• _WORK REQUEST_: Copying task for the records below: reproduce each one exactly and drop the pictures.

[Source records]

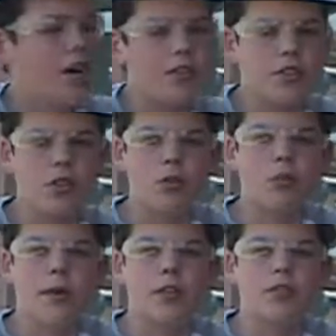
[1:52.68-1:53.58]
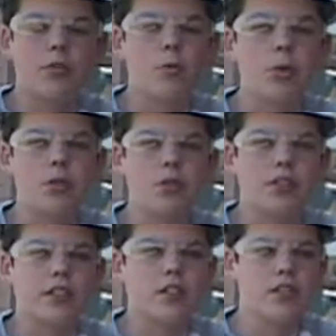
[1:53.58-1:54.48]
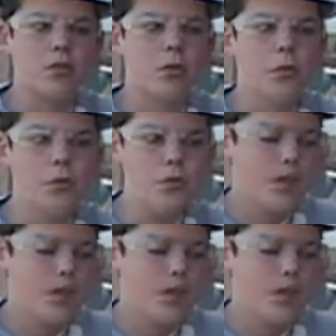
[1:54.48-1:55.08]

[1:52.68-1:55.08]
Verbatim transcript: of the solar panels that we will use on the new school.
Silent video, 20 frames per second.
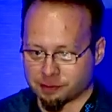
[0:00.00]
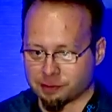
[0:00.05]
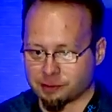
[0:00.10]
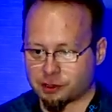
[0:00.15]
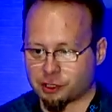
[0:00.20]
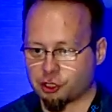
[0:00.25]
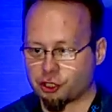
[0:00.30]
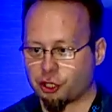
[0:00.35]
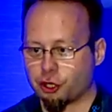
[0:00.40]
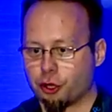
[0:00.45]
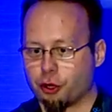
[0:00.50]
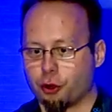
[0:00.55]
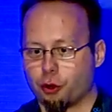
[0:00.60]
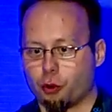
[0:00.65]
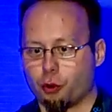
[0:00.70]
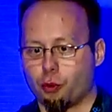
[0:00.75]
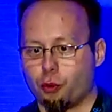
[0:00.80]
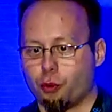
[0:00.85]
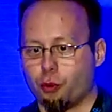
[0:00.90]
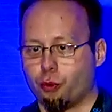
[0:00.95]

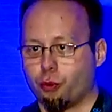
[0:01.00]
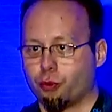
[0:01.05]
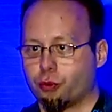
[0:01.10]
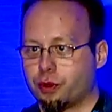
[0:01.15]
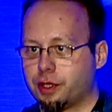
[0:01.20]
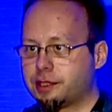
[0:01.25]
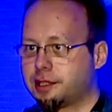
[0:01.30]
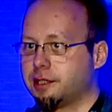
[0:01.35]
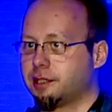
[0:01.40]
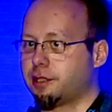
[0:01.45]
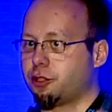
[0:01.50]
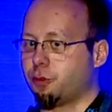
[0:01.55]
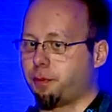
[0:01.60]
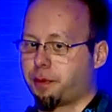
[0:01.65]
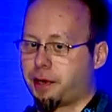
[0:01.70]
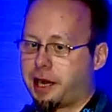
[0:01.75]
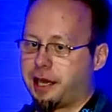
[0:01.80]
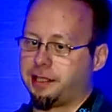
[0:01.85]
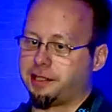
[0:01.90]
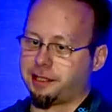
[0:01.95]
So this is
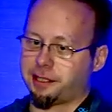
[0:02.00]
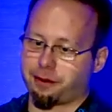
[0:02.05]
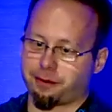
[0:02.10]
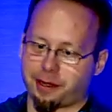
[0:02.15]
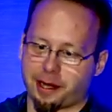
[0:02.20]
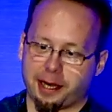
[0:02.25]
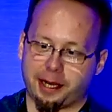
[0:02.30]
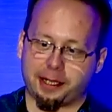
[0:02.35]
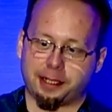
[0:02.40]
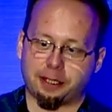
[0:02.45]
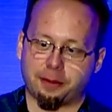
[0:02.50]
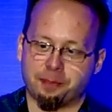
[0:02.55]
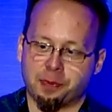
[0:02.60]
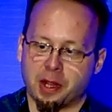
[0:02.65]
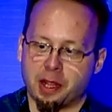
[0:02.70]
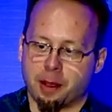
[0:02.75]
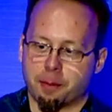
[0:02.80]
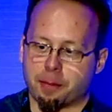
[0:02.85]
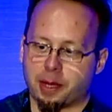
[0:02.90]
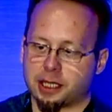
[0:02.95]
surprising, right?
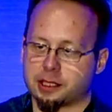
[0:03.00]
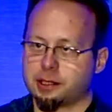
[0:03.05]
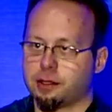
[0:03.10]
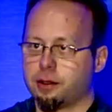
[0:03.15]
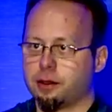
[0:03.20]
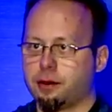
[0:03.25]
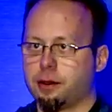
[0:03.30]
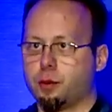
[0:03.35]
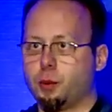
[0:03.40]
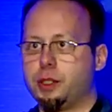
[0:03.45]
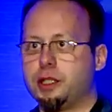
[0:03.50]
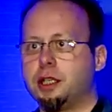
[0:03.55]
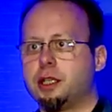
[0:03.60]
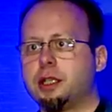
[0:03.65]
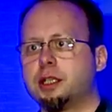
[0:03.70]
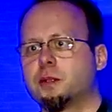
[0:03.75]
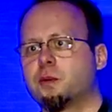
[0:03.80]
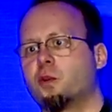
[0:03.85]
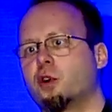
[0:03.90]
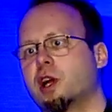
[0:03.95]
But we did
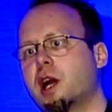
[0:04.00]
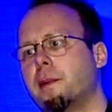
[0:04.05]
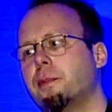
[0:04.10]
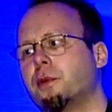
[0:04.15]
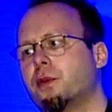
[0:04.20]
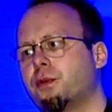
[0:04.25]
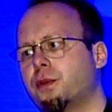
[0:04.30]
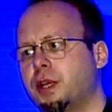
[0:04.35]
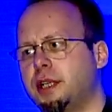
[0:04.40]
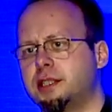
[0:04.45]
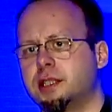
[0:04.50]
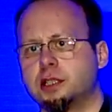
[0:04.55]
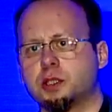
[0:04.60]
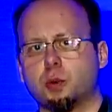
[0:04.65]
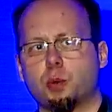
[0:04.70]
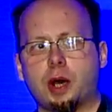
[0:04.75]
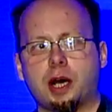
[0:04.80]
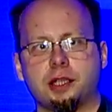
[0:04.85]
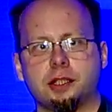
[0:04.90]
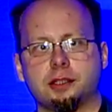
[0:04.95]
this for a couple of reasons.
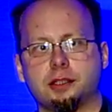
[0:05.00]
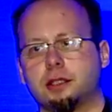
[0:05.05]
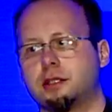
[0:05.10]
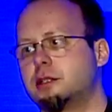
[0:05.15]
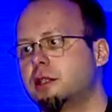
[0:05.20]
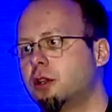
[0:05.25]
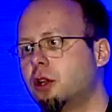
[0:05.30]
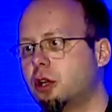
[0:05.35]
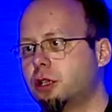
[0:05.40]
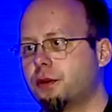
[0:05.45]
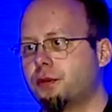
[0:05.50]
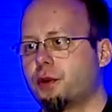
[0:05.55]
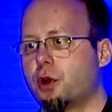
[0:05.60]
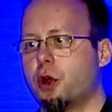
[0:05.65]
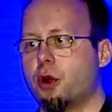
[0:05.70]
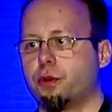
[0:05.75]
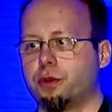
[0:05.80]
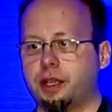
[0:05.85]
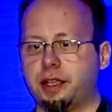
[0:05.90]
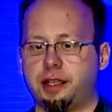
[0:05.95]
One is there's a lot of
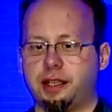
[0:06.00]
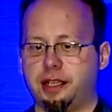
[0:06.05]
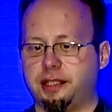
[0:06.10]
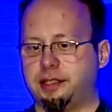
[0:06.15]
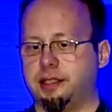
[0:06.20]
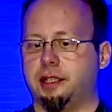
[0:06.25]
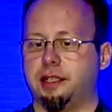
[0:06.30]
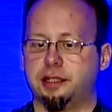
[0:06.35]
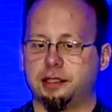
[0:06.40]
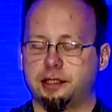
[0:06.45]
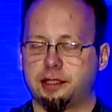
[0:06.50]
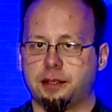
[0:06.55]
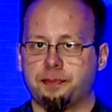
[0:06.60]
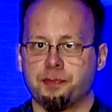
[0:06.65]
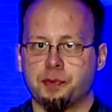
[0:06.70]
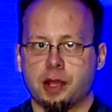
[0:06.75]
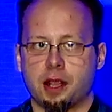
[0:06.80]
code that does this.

• _EXPECTED ANSWER_:
[1:52.68-1:53.58]
[1:53.58-1:54.48]
[1:54.48-1:55.08]

[1:52.68-1:55.08]
Verbatim transcript: of the solar panels that we will use on the new school.
Silent video, 20 frames per second.
[0:00.00]
[0:00.05]
[0:00.10]
[0:00.15]
[0:00.20]
[0:00.25]
[0:00.30]
[0:00.35]
[0:00.40]
[0:00.45]
[0:00.50]
[0:00.55]
[0:00.60]
[0:00.65]
[0:00.70]
[0:00.75]
[0:00.80]
[0:00.85]
[0:00.90]
[0:00.95]

[0:01.00]
[0:01.05]
[0:01.10]
[0:01.15]
[0:01.20]
[0:01.25]
[0:01.30]
[0:01.35]
[0:01.40]
[0:01.45]
[0:01.50]
[0:01.55]
[0:01.60]
[0:01.65]
[0:01.70]
[0:01.75]
[0:01.80]
[0:01.85]
[0:01.90]
[0:01.95]
So this is
[0:02.00]
[0:02.05]
[0:02.10]
[0:02.15]
[0:02.20]
[0:02.25]
[0:02.30]
[0:02.35]
[0:02.40]
[0:02.45]
[0:02.50]
[0:02.55]
[0:02.60]
[0:02.65]
[0:02.70]
[0:02.75]
[0:02.80]
[0:02.85]
[0:02.90]
[0:02.95]
surprising, right?
[0:03.00]
[0:03.05]
[0:03.10]
[0:03.15]
[0:03.20]
[0:03.25]
[0:03.30]
[0:03.35]
[0:03.40]
[0:03.45]
[0:03.50]
[0:03.55]
[0:03.60]
[0:03.65]
[0:03.70]
[0:03.75]
[0:03.80]
[0:03.85]
[0:03.90]
[0:03.95]
But we did
[0:04.00]
[0:04.05]
[0:04.10]
[0:04.15]
[0:04.20]
[0:04.25]
[0:04.30]
[0:04.35]
[0:04.40]
[0:04.45]
[0:04.50]
[0:04.55]
[0:04.60]
[0:04.65]
[0:04.70]
[0:04.75]
[0:04.80]
[0:04.85]
[0:04.90]
[0:04.95]
this for a couple of reasons.
[0:05.00]
[0:05.05]
[0:05.10]
[0:05.15]
[0:05.20]
[0:05.25]
[0:05.30]
[0:05.35]
[0:05.40]
[0:05.45]
[0:05.50]
[0:05.55]
[0:05.60]
[0:05.65]
[0:05.70]
[0:05.75]
[0:05.80]
[0:05.85]
[0:05.90]
[0:05.95]
One is there's a lot of
[0:06.00]
[0:06.05]
[0:06.10]
[0:06.15]
[0:06.20]
[0:06.25]
[0:06.30]
[0:06.35]
[0:06.40]
[0:06.45]
[0:06.50]
[0:06.55]
[0:06.60]
[0:06.65]
[0:06.70]
[0:06.75]
[0:06.80]
code that does this.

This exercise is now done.